▶ **Problem**
Return, word for word, every entry in the listing below, but not its images.

▶ **Listed records**

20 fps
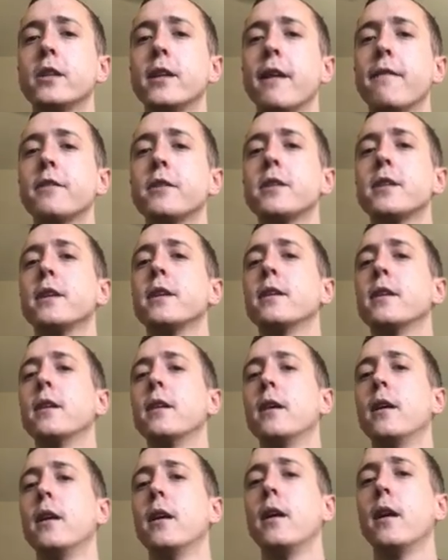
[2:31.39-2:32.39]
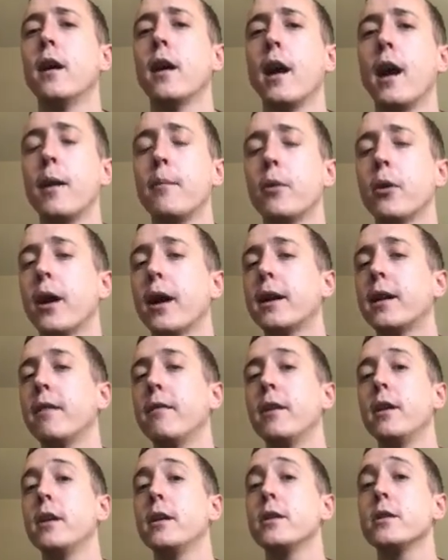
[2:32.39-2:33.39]
deficit
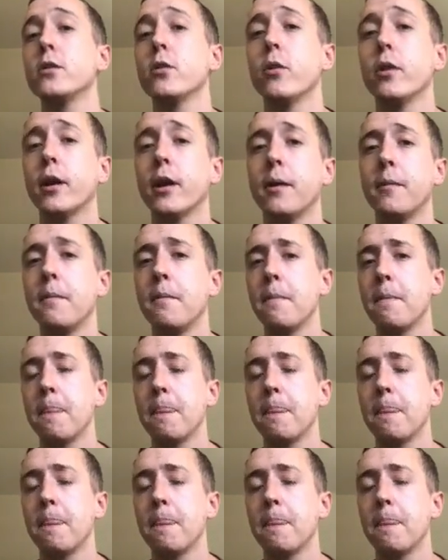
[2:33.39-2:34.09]
hyperactivity disorder.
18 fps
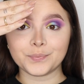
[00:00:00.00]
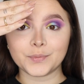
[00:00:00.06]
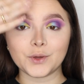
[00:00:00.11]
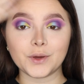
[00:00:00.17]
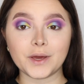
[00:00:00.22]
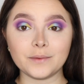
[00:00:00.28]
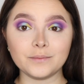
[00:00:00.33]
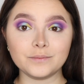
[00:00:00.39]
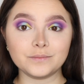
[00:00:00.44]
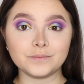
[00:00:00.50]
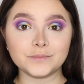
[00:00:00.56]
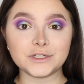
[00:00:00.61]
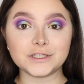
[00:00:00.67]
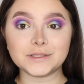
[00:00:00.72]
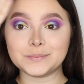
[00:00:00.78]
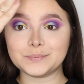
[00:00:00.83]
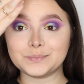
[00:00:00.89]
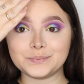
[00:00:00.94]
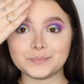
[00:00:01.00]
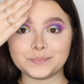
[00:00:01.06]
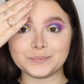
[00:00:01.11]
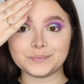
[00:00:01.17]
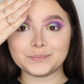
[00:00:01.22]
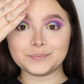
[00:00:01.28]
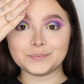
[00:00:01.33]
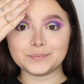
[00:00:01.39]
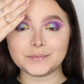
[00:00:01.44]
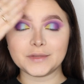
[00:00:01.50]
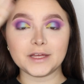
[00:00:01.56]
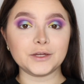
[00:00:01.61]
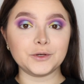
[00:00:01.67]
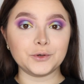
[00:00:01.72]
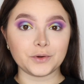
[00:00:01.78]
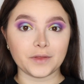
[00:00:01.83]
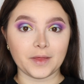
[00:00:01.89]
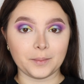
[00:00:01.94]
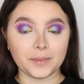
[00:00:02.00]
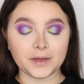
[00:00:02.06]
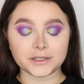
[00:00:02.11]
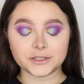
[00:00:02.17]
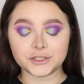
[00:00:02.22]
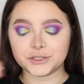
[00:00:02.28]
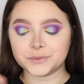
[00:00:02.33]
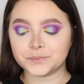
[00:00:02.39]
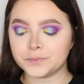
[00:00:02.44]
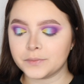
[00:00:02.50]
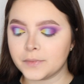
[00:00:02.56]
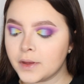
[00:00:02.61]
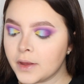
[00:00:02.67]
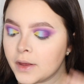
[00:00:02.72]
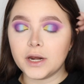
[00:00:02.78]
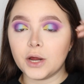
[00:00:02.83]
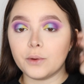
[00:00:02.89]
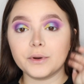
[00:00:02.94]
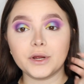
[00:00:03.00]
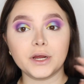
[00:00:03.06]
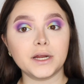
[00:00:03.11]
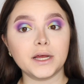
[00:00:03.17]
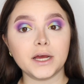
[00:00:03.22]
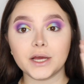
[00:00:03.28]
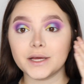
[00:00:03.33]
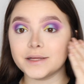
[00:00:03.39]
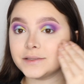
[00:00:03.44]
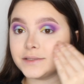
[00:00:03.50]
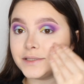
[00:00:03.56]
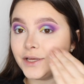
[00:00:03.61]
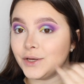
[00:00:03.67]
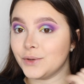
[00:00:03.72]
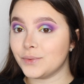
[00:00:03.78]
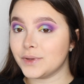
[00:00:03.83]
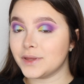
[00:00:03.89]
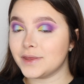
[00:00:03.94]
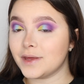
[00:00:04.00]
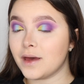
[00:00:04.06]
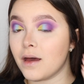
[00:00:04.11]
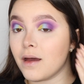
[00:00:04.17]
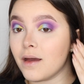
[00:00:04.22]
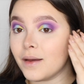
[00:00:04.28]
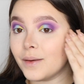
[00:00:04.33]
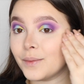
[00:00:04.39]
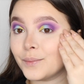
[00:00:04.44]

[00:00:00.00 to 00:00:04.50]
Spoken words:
okay, just ignore that bitch. Now we're gonna continue with the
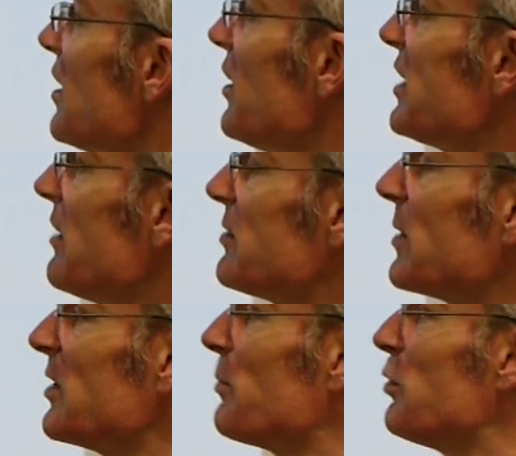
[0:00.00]
idea is we're
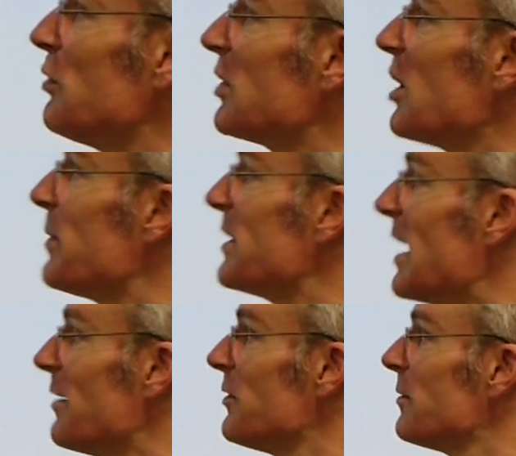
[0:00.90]
going to pull the copy
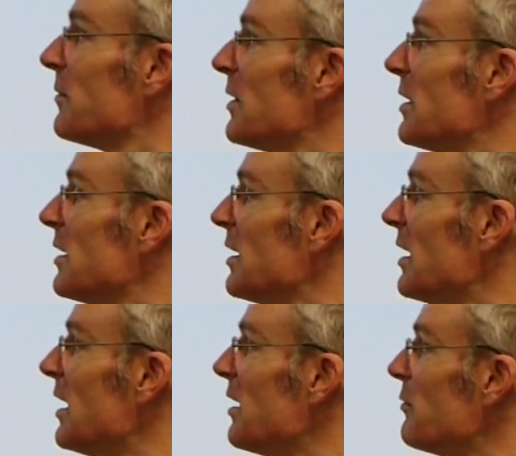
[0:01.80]
down.
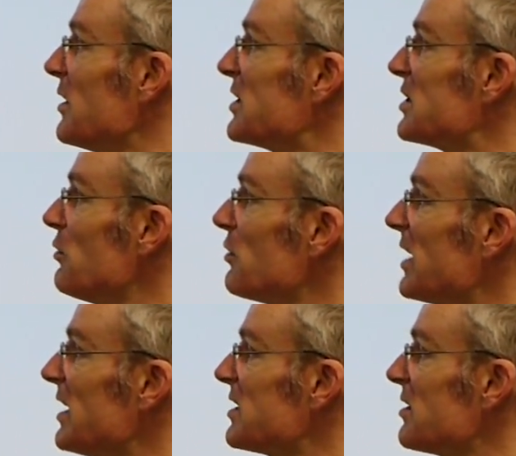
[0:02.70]
We install
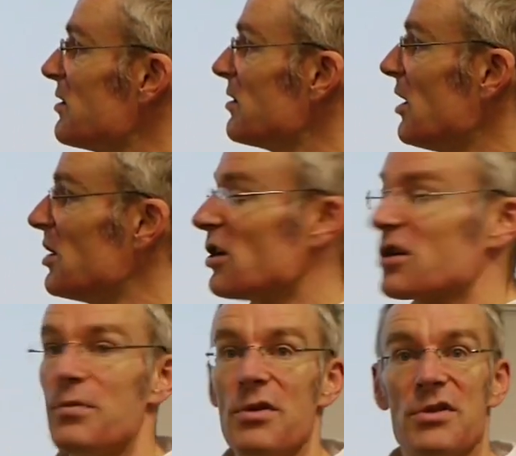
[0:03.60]
Git on our
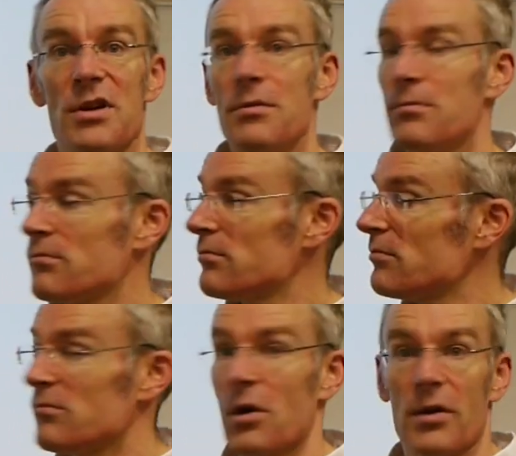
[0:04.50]
computer.
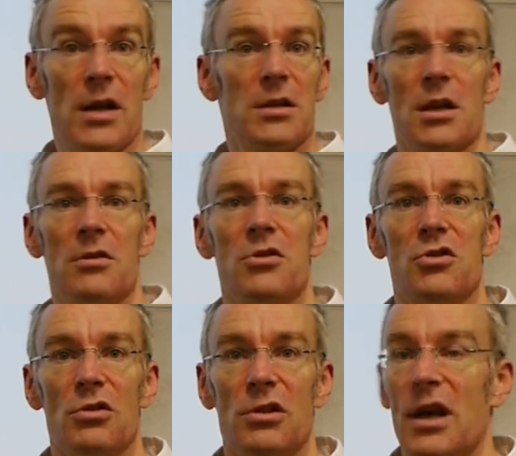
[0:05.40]
Okay, so
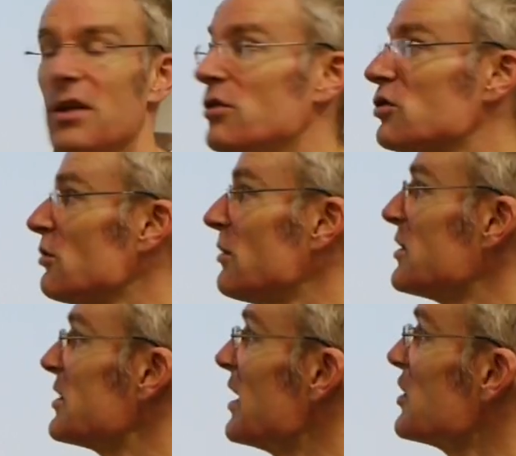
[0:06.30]
usual
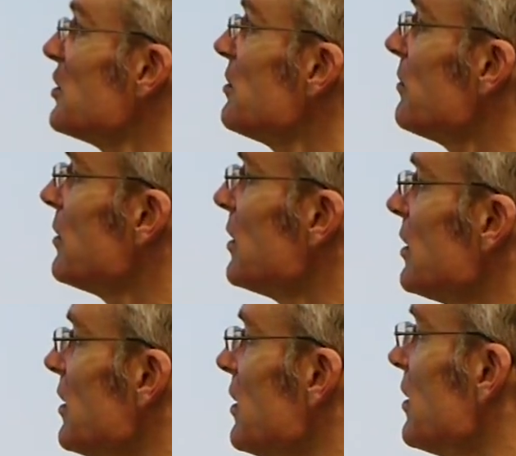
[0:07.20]
installation.
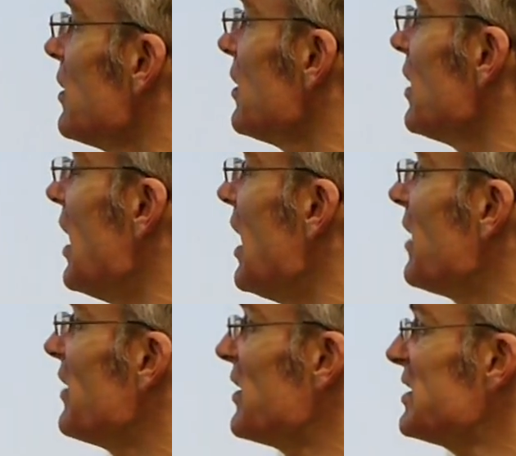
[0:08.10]

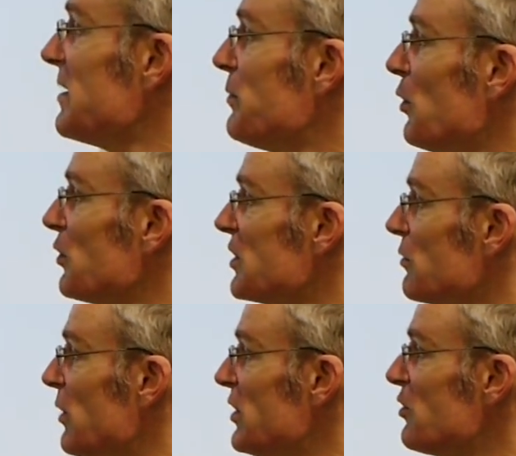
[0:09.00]
Now this is important.
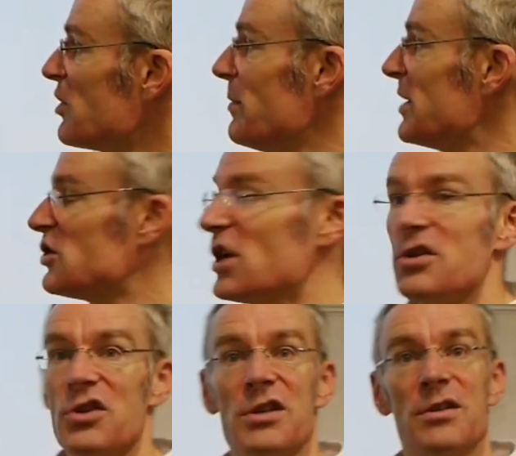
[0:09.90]
When you commit
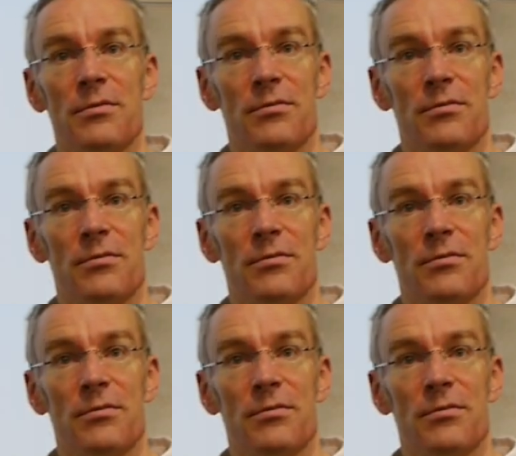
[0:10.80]
changes,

▶ **Completed exercise**
20 fps
[2:31.39-2:32.39]
[2:32.39-2:33.39]
deficit
[2:33.39-2:34.09]
hyperactivity disorder.
18 fps
[00:00:00.00]
[00:00:00.06]
[00:00:00.11]
[00:00:00.17]
[00:00:00.22]
[00:00:00.28]
[00:00:00.33]
[00:00:00.39]
[00:00:00.44]
[00:00:00.50]
[00:00:00.56]
[00:00:00.61]
[00:00:00.67]
[00:00:00.72]
[00:00:00.78]
[00:00:00.83]
[00:00:00.89]
[00:00:00.94]
[00:00:01.00]
[00:00:01.06]
[00:00:01.11]
[00:00:01.17]
[00:00:01.22]
[00:00:01.28]
[00:00:01.33]
[00:00:01.39]
[00:00:01.44]
[00:00:01.50]
[00:00:01.56]
[00:00:01.61]
[00:00:01.67]
[00:00:01.72]
[00:00:01.78]
[00:00:01.83]
[00:00:01.89]
[00:00:01.94]
[00:00:02.00]
[00:00:02.06]
[00:00:02.11]
[00:00:02.17]
[00:00:02.22]
[00:00:02.28]
[00:00:02.33]
[00:00:02.39]
[00:00:02.44]
[00:00:02.50]
[00:00:02.56]
[00:00:02.61]
[00:00:02.67]
[00:00:02.72]
[00:00:02.78]
[00:00:02.83]
[00:00:02.89]
[00:00:02.94]
[00:00:03.00]
[00:00:03.06]
[00:00:03.11]
[00:00:03.17]
[00:00:03.22]
[00:00:03.28]
[00:00:03.33]
[00:00:03.39]
[00:00:03.44]
[00:00:03.50]
[00:00:03.56]
[00:00:03.61]
[00:00:03.67]
[00:00:03.72]
[00:00:03.78]
[00:00:03.83]
[00:00:03.89]
[00:00:03.94]
[00:00:04.00]
[00:00:04.06]
[00:00:04.11]
[00:00:04.17]
[00:00:04.22]
[00:00:04.28]
[00:00:04.33]
[00:00:04.39]
[00:00:04.44]

[00:00:00.00 to 00:00:04.50]
Spoken words:
okay, just ignore that bitch. Now we're gonna continue with the
[0:00.00]
idea is we're
[0:00.90]
going to pull the copy
[0:01.80]
down.
[0:02.70]
We install
[0:03.60]
Git on our
[0:04.50]
computer.
[0:05.40]
Okay, so
[0:06.30]
usual
[0:07.20]
installation.
[0:08.10]

[0:09.00]
Now this is important.
[0:09.90]
When you commit
[0:10.80]
changes,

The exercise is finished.